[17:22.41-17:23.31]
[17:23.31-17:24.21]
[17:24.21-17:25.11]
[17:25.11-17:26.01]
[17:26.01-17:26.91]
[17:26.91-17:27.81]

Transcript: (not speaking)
========
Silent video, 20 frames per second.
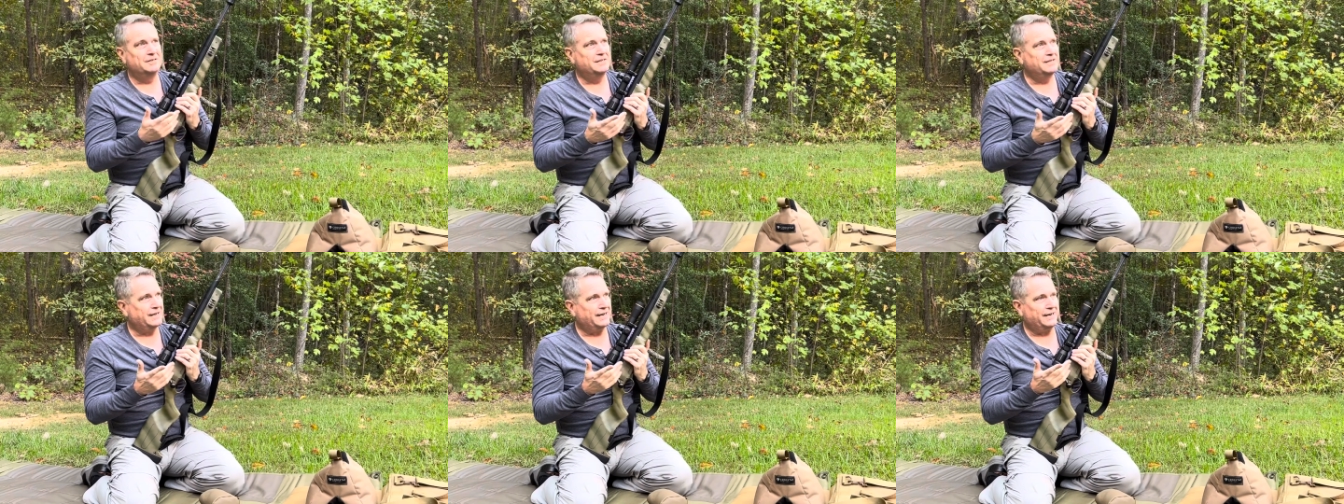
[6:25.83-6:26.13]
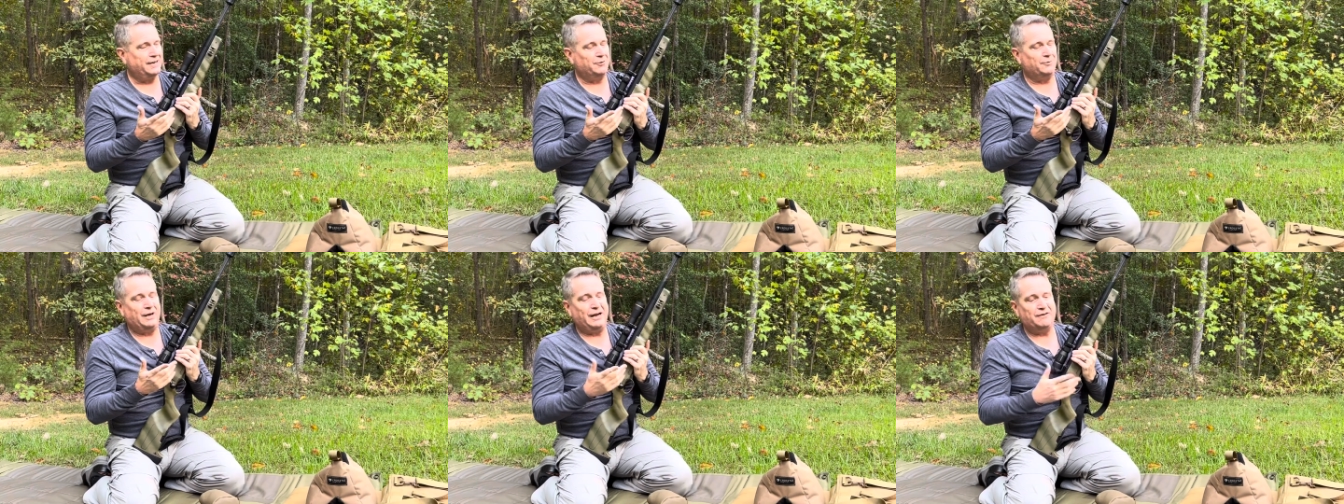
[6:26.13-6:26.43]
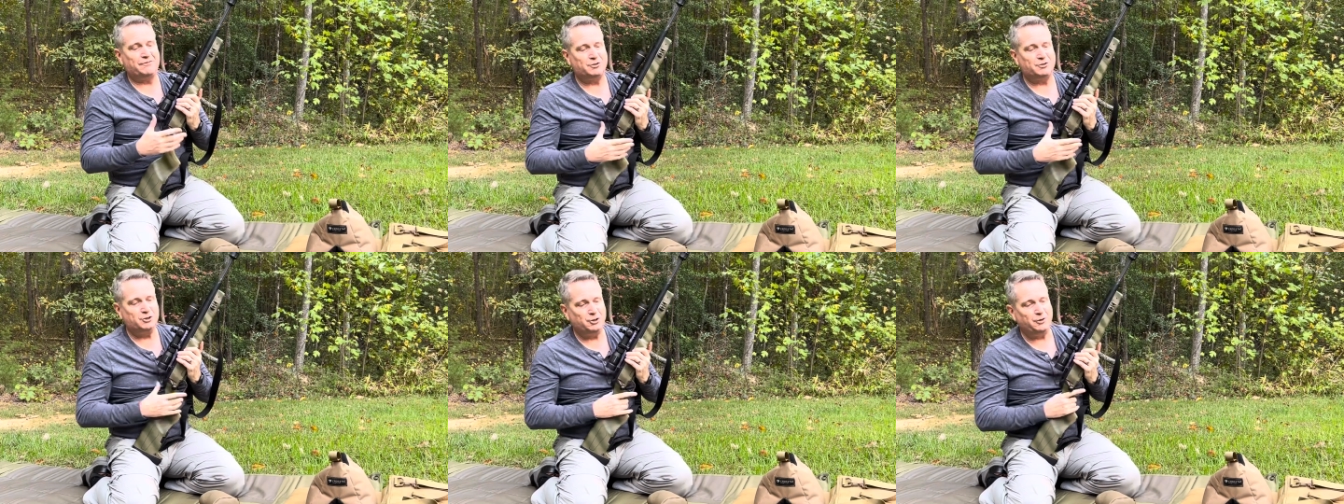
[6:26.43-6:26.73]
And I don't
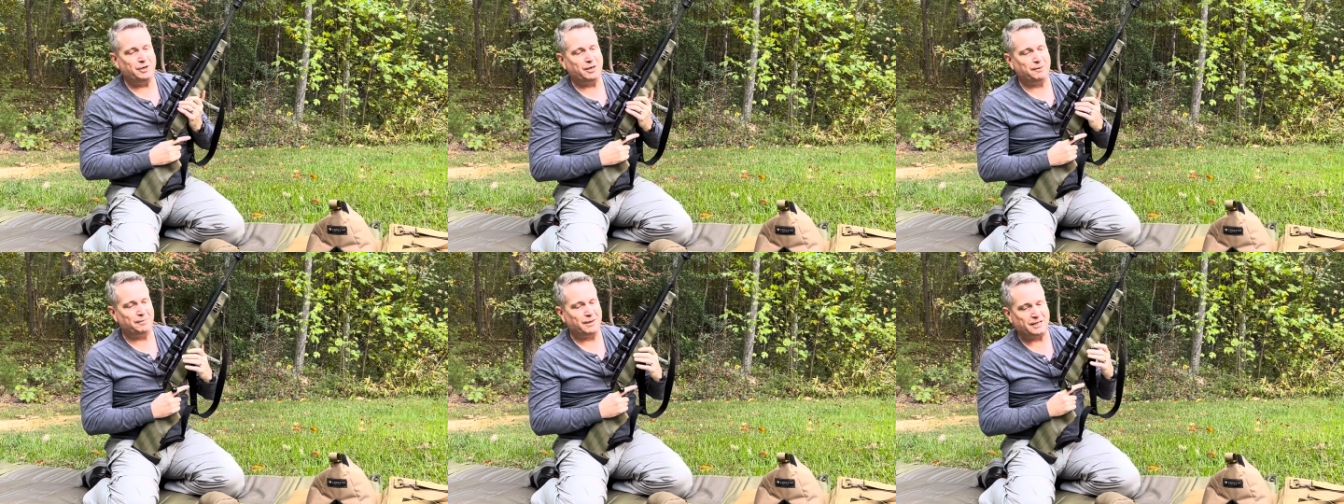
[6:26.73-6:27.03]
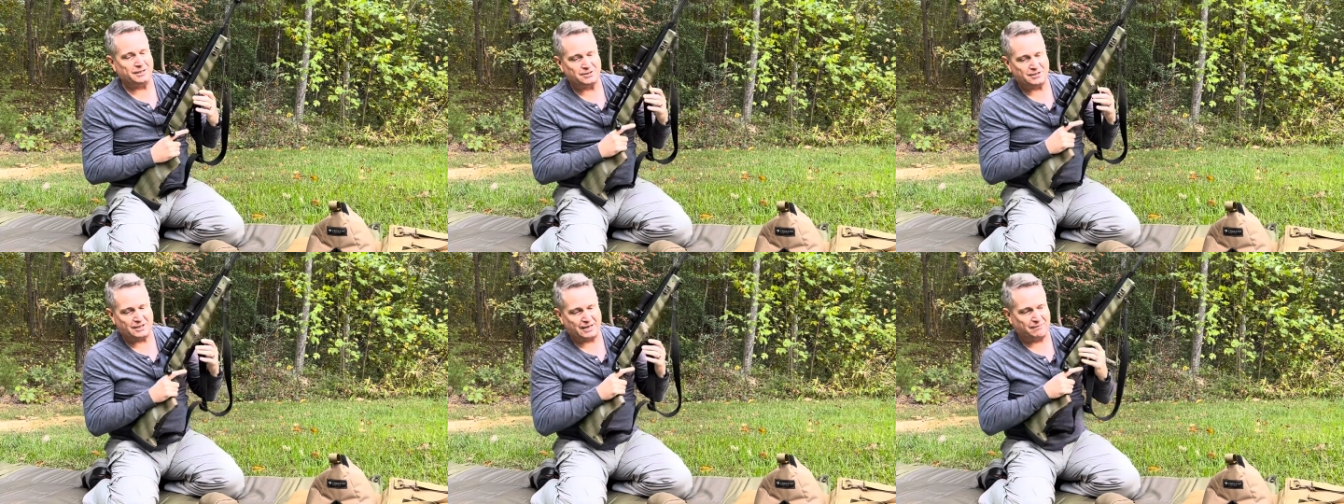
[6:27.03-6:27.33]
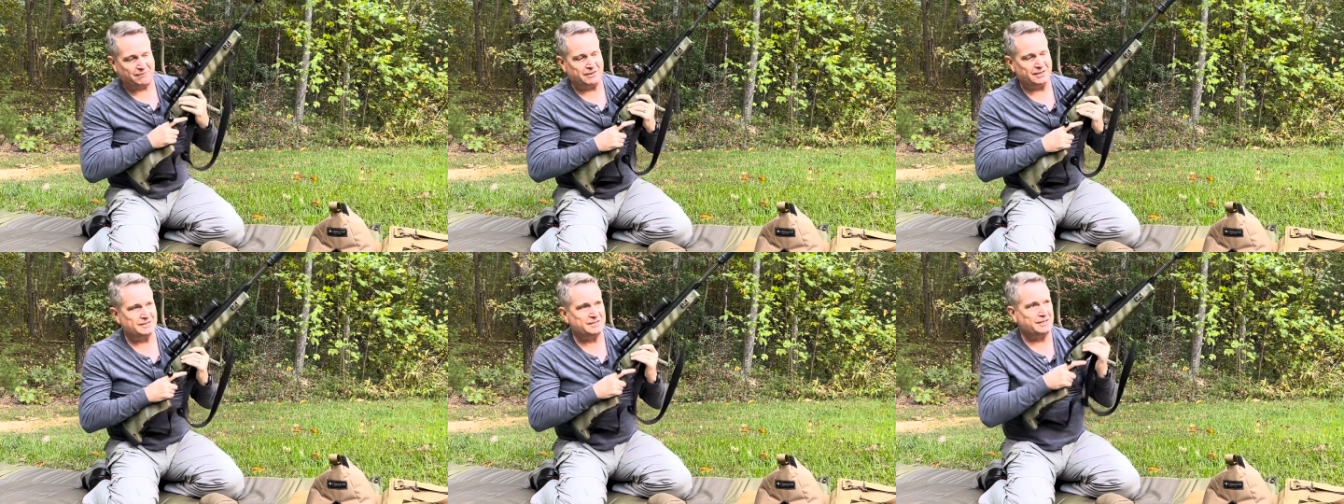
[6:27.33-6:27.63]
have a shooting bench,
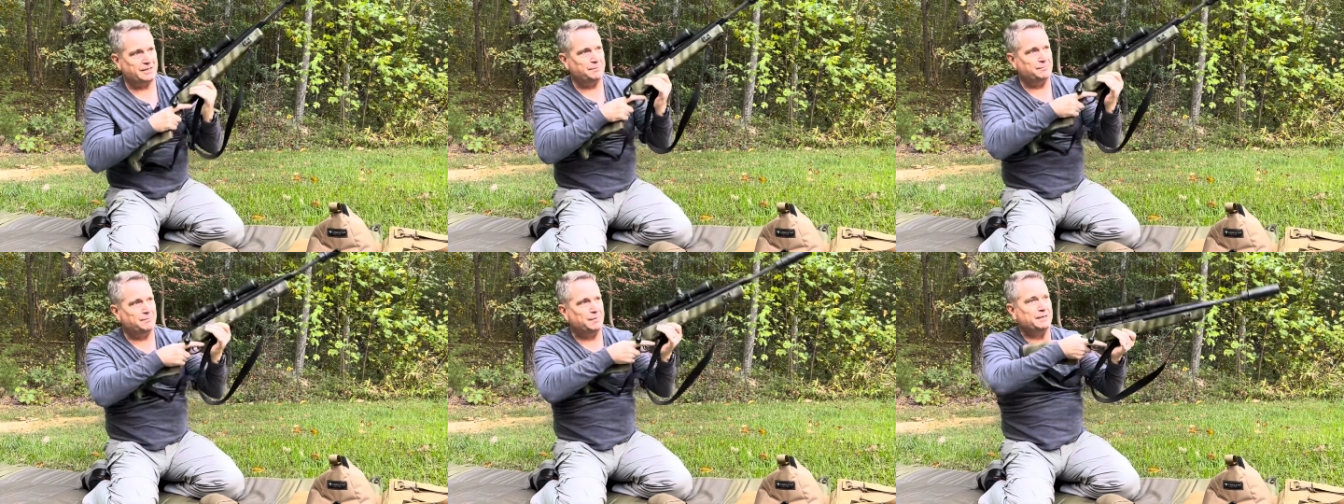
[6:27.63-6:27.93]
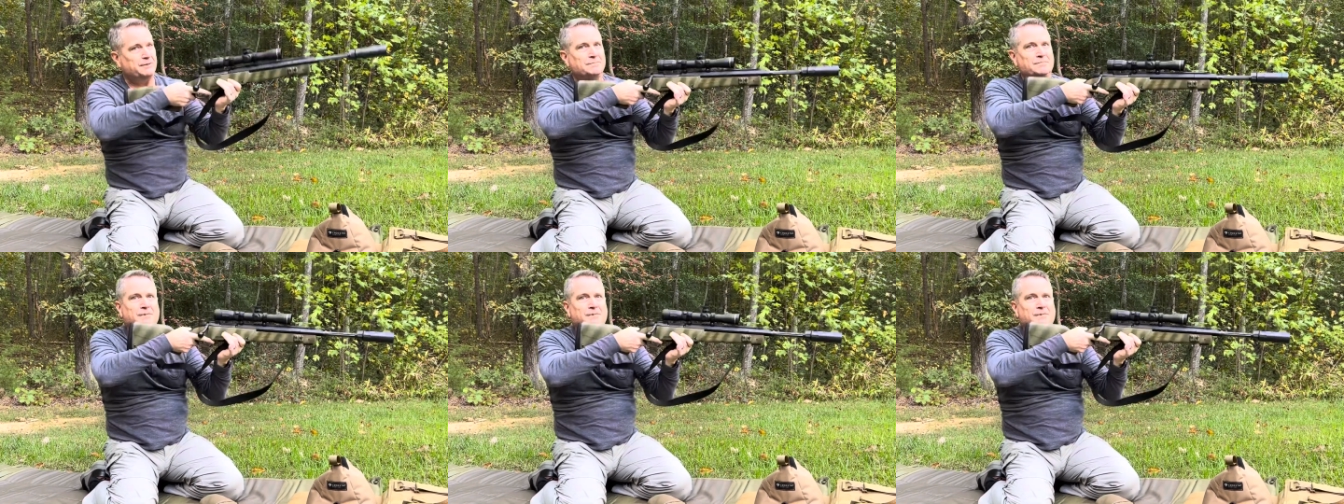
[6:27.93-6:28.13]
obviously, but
========
◆ ABOUT THIS EXERCISE ◆
Using only the listing above, restate exactly the lines from the line containing "[17:23.31-17:24.21]" through the line containing "Transcript: (not speaking)", both included.

◆ TASK ANSWER ◆
[17:23.31-17:24.21]
[17:24.21-17:25.11]
[17:25.11-17:26.01]
[17:26.01-17:26.91]
[17:26.91-17:27.81]

Transcript: (not speaking)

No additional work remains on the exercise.